You are on page 1of 1

Paul Fake and Stephen Beard

Lab 6 Write-up

Note: We would like to give credit to Adam Miller for his test suite that we used to test
our instructions. Also, with mispim compiled with O3, Shang should run in about 3
minutes for O3, and about 20 minutes for no optimization.

1) If you are building a processor and have to do static branch prediction (meaning
you have to assume at compile time whether a branch is taken or not), how should
you do it?
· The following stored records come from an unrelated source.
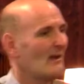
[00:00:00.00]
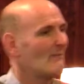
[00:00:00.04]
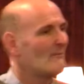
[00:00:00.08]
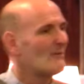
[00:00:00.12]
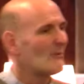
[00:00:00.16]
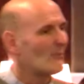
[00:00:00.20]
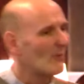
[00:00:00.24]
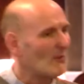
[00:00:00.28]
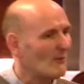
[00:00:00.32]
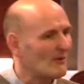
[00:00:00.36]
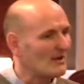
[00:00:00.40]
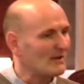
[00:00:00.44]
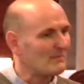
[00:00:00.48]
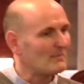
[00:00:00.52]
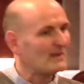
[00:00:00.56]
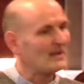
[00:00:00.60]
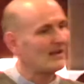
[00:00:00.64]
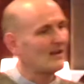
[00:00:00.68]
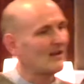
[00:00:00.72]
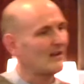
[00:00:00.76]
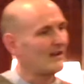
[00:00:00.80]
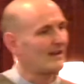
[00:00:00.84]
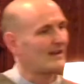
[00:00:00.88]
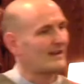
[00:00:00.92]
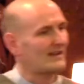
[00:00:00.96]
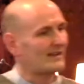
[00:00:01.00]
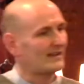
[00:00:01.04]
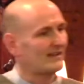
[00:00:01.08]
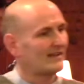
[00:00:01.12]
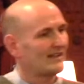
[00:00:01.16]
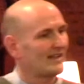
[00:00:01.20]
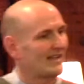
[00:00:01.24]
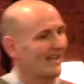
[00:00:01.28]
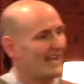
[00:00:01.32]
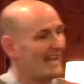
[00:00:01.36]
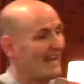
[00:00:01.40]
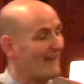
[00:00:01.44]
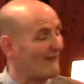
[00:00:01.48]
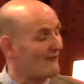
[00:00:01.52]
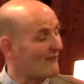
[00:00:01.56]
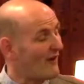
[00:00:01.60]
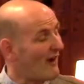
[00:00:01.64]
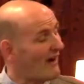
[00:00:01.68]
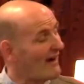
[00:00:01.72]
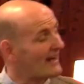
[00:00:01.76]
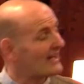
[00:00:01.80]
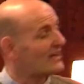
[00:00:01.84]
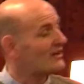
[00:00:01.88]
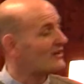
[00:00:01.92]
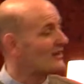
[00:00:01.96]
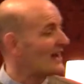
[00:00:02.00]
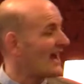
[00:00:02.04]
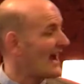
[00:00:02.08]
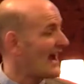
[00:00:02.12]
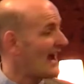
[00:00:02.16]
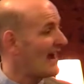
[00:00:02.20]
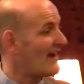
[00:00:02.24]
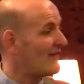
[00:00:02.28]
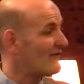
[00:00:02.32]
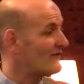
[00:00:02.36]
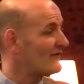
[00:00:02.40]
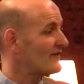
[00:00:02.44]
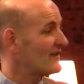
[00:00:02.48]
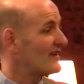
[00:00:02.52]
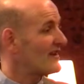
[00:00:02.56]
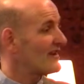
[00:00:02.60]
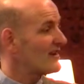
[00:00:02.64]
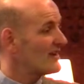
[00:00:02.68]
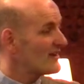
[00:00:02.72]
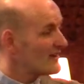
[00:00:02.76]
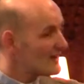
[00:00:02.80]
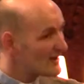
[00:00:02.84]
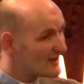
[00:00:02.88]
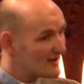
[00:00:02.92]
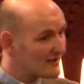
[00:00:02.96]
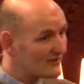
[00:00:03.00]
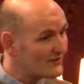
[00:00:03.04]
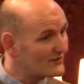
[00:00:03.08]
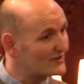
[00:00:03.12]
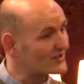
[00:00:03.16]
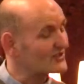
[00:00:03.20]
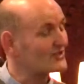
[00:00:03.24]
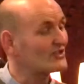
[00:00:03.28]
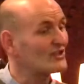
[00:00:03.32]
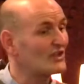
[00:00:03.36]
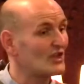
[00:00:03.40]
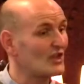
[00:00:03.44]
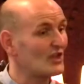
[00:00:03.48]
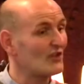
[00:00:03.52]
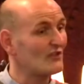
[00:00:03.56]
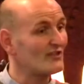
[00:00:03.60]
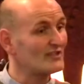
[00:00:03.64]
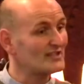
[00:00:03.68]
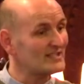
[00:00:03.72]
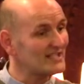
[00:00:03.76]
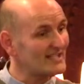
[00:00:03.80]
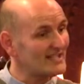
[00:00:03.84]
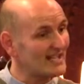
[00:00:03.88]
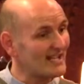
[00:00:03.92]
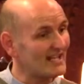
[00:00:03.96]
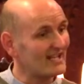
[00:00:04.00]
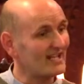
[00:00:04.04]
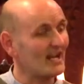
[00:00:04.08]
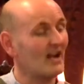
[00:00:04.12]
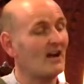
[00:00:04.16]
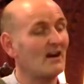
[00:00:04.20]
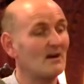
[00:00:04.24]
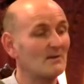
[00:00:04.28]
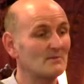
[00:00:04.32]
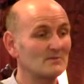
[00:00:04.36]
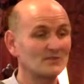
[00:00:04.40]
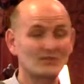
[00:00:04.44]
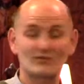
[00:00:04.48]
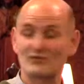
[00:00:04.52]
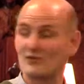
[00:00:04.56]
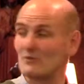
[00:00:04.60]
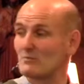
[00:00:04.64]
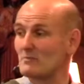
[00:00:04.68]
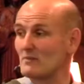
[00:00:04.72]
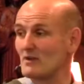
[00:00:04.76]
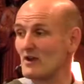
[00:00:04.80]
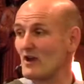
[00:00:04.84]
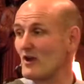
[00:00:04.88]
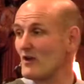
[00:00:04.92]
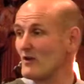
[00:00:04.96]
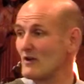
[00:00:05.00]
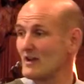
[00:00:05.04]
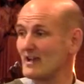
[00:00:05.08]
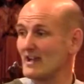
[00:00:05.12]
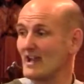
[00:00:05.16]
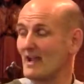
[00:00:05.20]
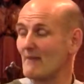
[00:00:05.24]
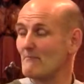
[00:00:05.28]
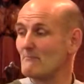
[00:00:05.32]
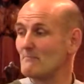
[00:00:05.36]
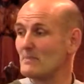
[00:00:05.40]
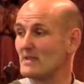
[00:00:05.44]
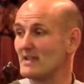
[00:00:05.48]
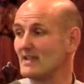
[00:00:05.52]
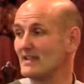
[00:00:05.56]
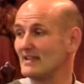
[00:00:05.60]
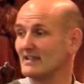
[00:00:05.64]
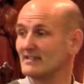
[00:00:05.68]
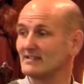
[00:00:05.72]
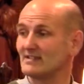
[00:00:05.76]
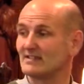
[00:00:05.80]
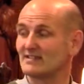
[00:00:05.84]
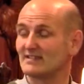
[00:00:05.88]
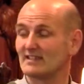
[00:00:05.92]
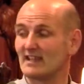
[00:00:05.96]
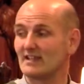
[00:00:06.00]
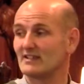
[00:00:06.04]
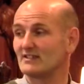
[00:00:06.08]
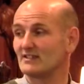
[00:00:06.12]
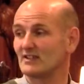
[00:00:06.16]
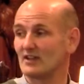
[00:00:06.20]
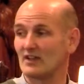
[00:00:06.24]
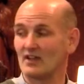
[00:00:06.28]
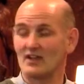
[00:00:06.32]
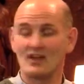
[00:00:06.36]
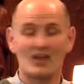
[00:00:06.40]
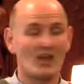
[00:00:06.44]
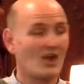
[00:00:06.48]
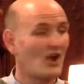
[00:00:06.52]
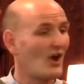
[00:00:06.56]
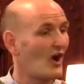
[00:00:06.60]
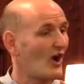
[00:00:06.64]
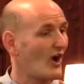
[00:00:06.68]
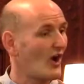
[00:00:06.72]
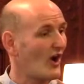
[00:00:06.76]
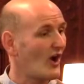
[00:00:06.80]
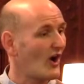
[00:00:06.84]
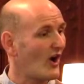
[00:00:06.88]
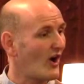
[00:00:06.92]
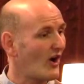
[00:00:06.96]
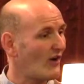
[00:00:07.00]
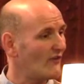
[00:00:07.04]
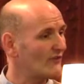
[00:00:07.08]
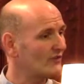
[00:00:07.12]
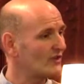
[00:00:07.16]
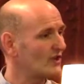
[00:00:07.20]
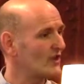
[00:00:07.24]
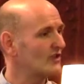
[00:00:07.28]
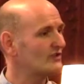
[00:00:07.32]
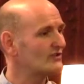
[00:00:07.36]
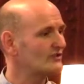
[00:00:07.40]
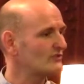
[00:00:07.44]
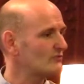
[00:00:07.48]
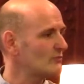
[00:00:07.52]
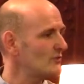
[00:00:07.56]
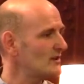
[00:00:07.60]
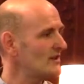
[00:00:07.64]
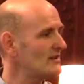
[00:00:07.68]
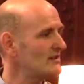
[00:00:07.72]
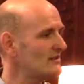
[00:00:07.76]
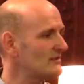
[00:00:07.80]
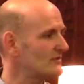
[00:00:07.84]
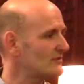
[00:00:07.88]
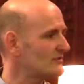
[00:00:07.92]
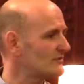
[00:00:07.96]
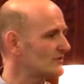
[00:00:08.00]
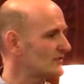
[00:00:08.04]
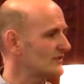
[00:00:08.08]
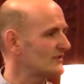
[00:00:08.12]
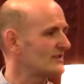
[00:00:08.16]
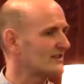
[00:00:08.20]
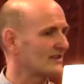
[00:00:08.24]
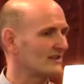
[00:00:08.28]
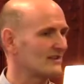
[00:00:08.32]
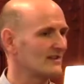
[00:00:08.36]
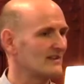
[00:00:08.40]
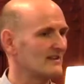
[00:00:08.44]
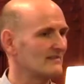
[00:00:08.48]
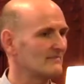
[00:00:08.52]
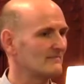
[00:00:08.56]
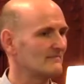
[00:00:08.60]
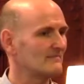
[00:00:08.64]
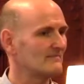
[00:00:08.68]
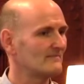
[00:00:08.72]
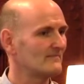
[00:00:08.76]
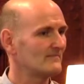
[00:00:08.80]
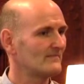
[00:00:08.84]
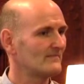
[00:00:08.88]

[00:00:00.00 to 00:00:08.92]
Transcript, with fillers: But what would it be like if I could have the security that comes from knowing and being in the center of God's will all the time?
You can make a different decision for branches that go forward or
backward.
Backwards branches are typically within loops, and loop conditions will almost always
pass, sometimes very many times, whereas the conditions will only fail once per loop.
Thus, backwards branches tend to be taken more often than not, so it is useful for the
compiler to assume a backwards branch will be taken and place one of the branch-taken
instructions into the branch delay slot. As for forward branches, many more forward
branches are taken than not taken without optimization, but many more are not taken than
taken with optimization. Predicting that they will not be taken will slow down the non-
optimized case, but it will speed up the optimized case, so the processor should predict
forward branches will not be taken.

2) How good is the gcc MIPS compiler in filling the branch delay slot?
Without any optimization, the compiler does not fill any useful instructions into the
branch delay slot. With O3, however, there are 8.25 times as many useful instructions
after a branch than there are useless instructions, so the compiler does a pretty decent job
putting useful instructions in the delay slot.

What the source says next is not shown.